Omit the images, then output each of the records below exactly.

================================

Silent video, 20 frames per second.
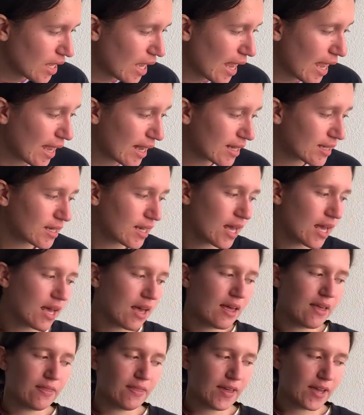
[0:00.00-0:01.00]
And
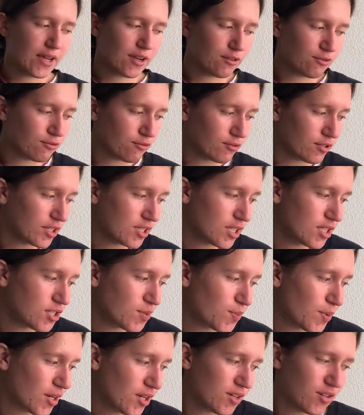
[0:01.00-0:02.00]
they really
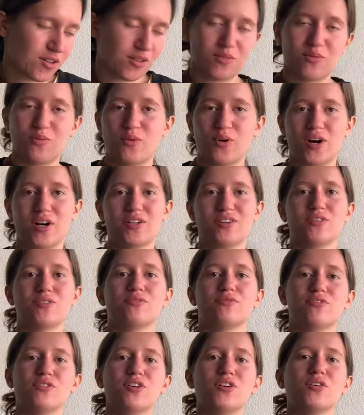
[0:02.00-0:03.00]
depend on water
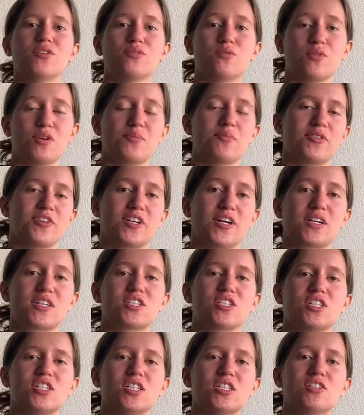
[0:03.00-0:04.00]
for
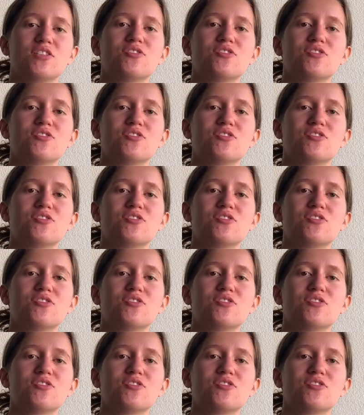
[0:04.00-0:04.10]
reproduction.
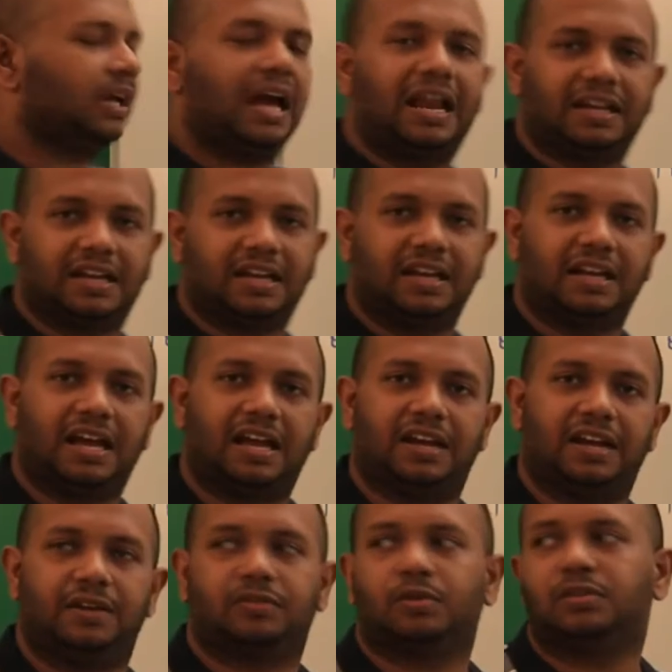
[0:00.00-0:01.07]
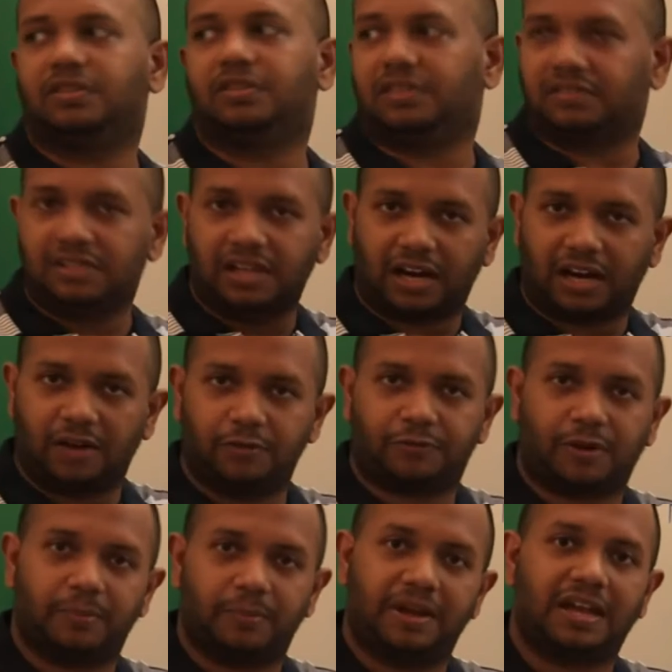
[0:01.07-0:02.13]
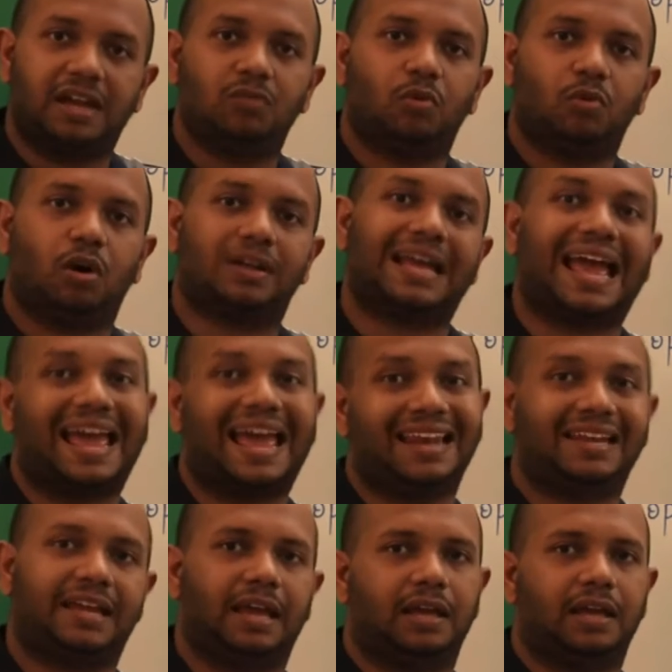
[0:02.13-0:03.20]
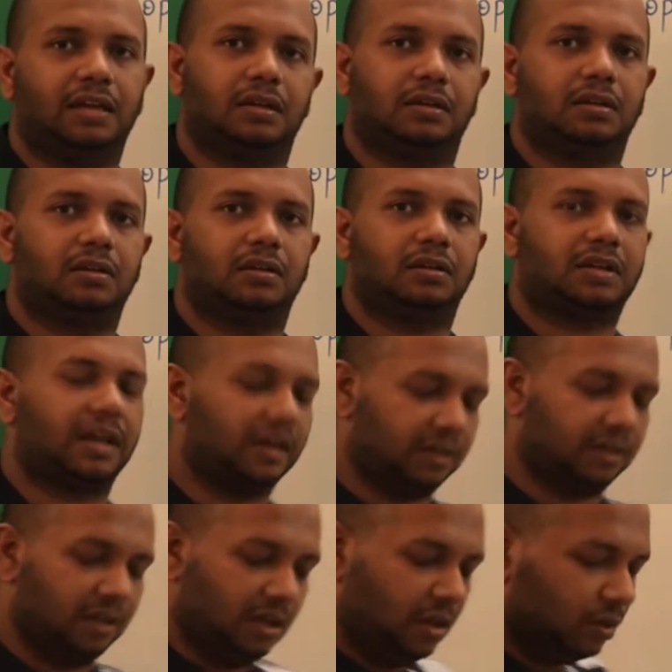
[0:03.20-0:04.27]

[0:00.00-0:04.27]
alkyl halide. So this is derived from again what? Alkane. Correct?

================================

### Task output:
Silent video, 20 frames per second.
[0:00.00-0:01.00]
And
[0:01.00-0:02.00]
they really
[0:02.00-0:03.00]
depend on water
[0:03.00-0:04.00]
for
[0:04.00-0:04.10]
reproduction.
[0:00.00-0:01.07]
[0:01.07-0:02.13]
[0:02.13-0:03.20]
[0:03.20-0:04.27]

[0:00.00-0:04.27]
alkyl halide. So this is derived from again what? Alkane. Correct?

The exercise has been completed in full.